A Visit O'er 'Ome

Trevor Hodgson

Arriving in Manchester in the early hours after an all-night flight from Canada, I was met by my brother-in-law who transported me to Lancaster, saving me the problem of driving on the left side of the road while suffering from a bad attack of jetlag. I was soon settled into very pleasant accommodations in Mulberry Cottage adjacent to the castle.

Two days later, while still trying to adjust to the time change, I received a 'phone call from Barrie Marshall who plays clarinet with a number of local bands. He had suddenly been taken ill and asked if I would take his place that evening. Of course, I readily agreed. I had an hour to unpack my clarinet and to find my way to the Wagon & Horses, a public house overlooking the River Lune. Although I arrived early the pub was already crowded and a number of customers, clutching pints of best bitter, were standing outside on the riverside, hopefully still able to hear the appropriately titled "New Riverside Jazz Band".

The cornet lead was Alan Duckles. In the early 1950s he and I, both novice musicians, founded the first traditional jazz band in the area. He now plays regularly with various bands, but this public house has been his principal venue for some years. It was a great pleasure to play a gig with Alan again, especially as this was such a great band. 

In spite of my being unaccustomed to the group and their repertoire, Alan spared me no quarter. Most of his tunes were unfamiliar to me and all were played with little or no verbal introduction. However, this only added to my pleasure. Each melody stretched my creative abilities and provided a new experience. I had a wonderful evening.

The following Sunday lunchtime I had planned to visit "Ye Olde John O'Gaunt" in Lancaster's Market Square. This is my most favourite watering hole. At any time of any day you visit this pub the background music is traditional jazz or early swing with live music on some evenings. The food is excellent, the walls covered with photographs of musicians and jazz memorabilia; altogether a terrific atmosphere. Of course, a variety of great draught beers are offered including a "guest" beer. My favourite is Jennings bitter. 

The band is the "Sun Street Stompers", a quintet led by Barrie Marshall on clarinet. Barrie is a fine clarinetist with an individual style who happens to be my brother-in-law. These sessions are very popular with musicians as "sitters in" are welcomed. There are always at least two or three guest players, some having travelled considerable distances. I suppose I hold the record, having come over 3,000 miles.

During the first band break, Barrie passes among the drinkers with a giant silver platter of free sausages. However, these must be consumed speedily as there are a number of dogs of various sizes that watch you eat with appealing eyes and drooping tongues. You have to be hard not to offer them the last half-inch of sausage.

Tuesday evening I was off to the Bowerham Hotel to hear the Jubilee Jazz Band.

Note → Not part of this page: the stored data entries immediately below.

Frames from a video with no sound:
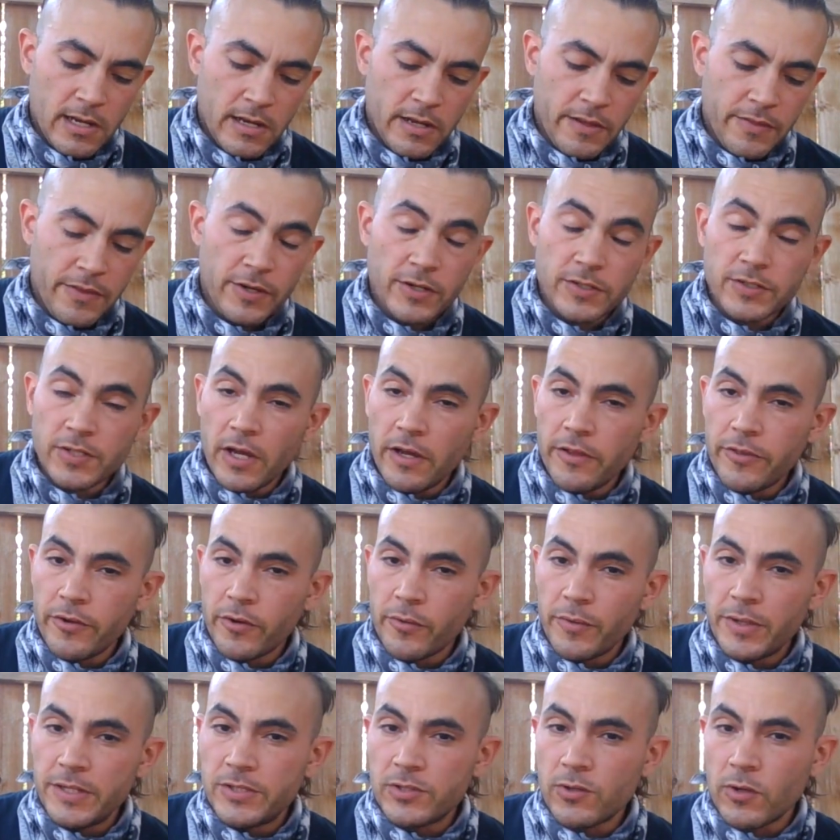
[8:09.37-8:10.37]
There's other
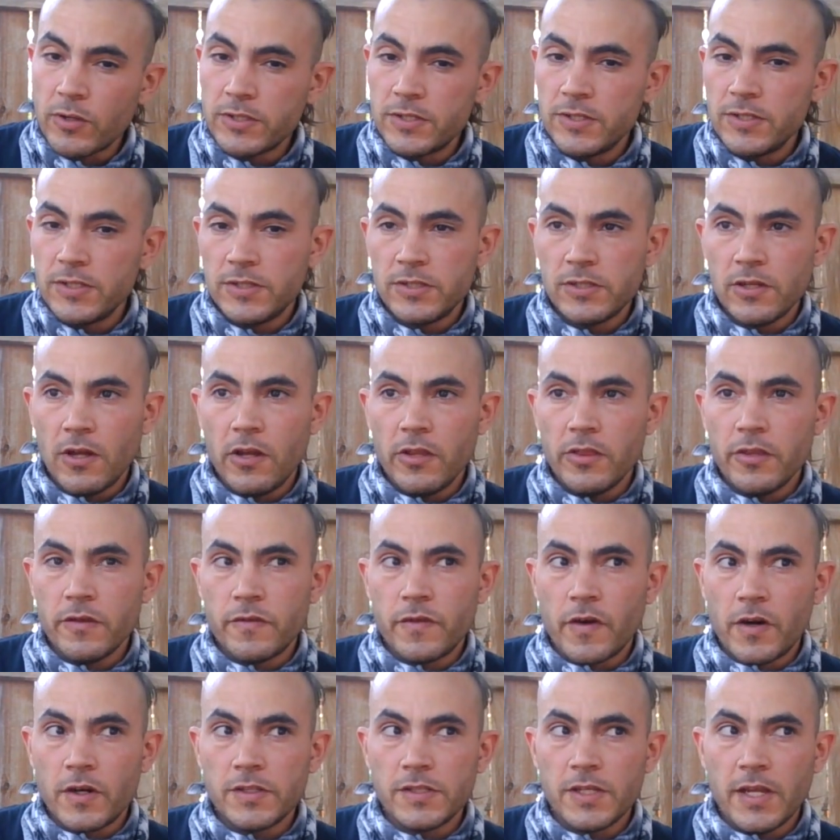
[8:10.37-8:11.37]
resources on the
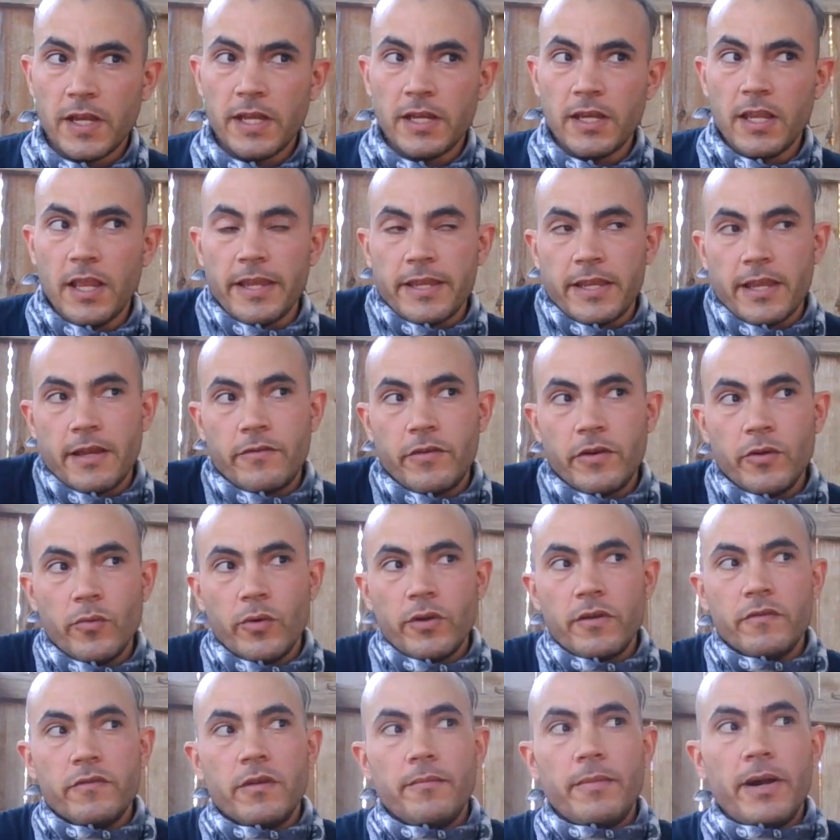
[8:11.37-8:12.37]
far side, like every one
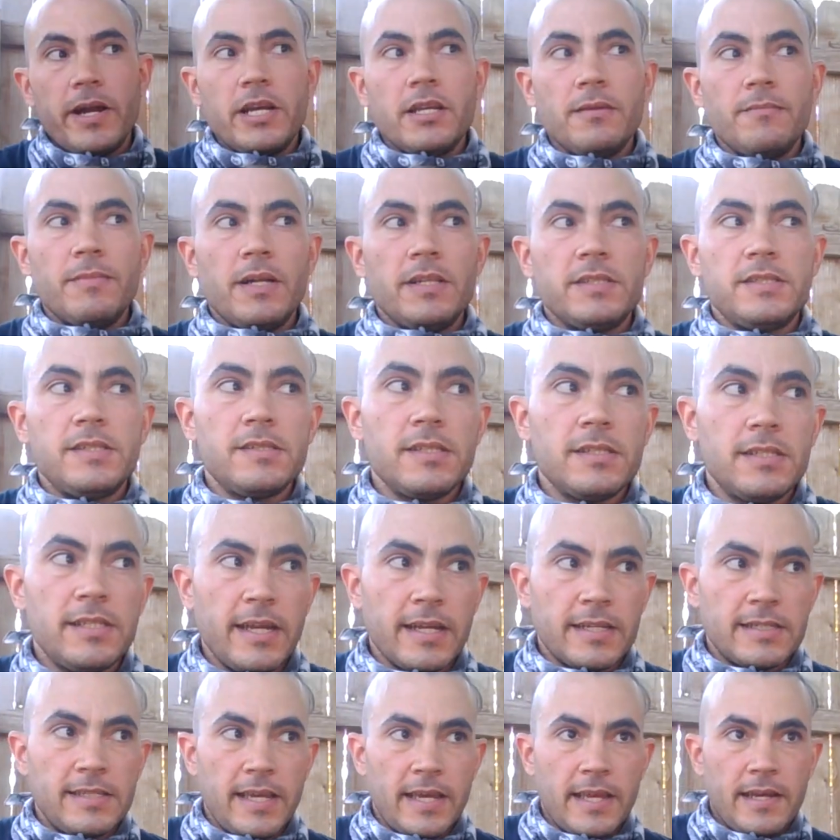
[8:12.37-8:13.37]
of the mining belts is a
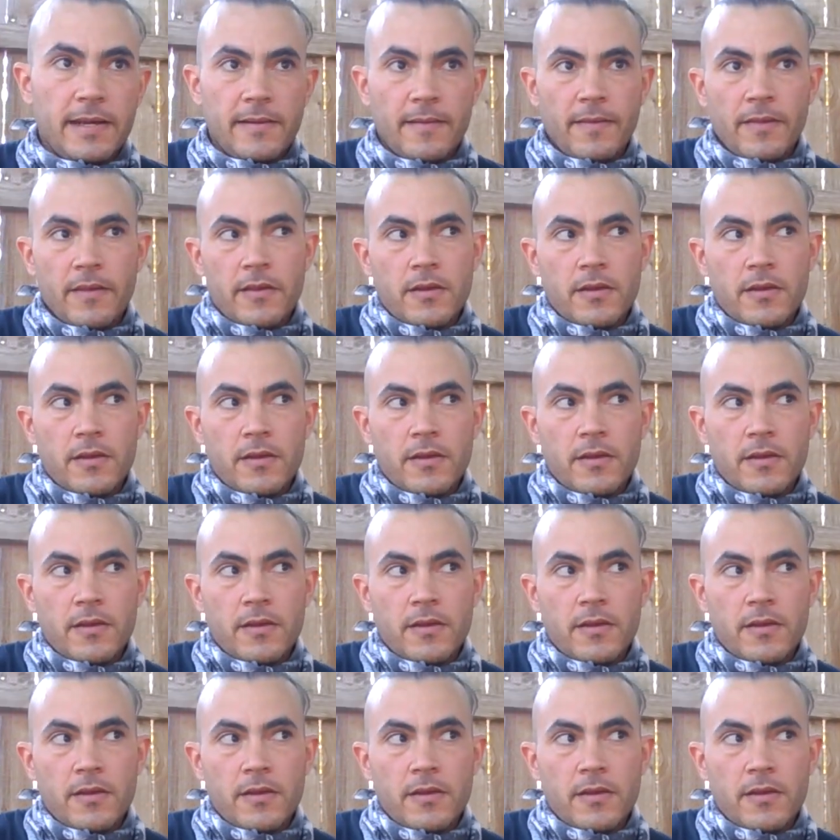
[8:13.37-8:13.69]
Tech 10,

This is a very professional sounding band in spite of a couple of substitute musicians. I had come to hear an old friend of mine, Mick Unthank, another very fine clarinet player, but unfortunately he wasn't playing. His chair for that evening was taken by Dave Lee, who must be one of the best reed players in Lancashire and beyond. 

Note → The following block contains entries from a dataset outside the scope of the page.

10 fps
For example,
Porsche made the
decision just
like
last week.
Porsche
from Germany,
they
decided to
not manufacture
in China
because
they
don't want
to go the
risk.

Dave is an ex-student of mine from Blackpool School of Art who I haven't seen for about 40 years. He immediately won my respect by recognizing me and stating that I hadn't changed a bit. During the break, when Dave came over to talk to me, Derek Johnson, who had been a student of mine at the same time as Dave, came into the bar and joined us. Derek plays trumpet with a couple of traditional jazz bands in the Blackpool area and is a very fine painter (He is one of the most gifted artists from the north of England). You can imagine the intense conversations the three of us had during each interval.

I was sorry to leave Lancaster after so short a visit, but pleased to know that traditional jazz is alive and well in that city. I carried many happy memories back to Canada; enough to see me through to my next visit across "the pond" which I hope will be soon.

Trevor Hodgson Clarinet with the Sensation Jazz Band and Southern Comfort Jazz Band in Ontario, Canada.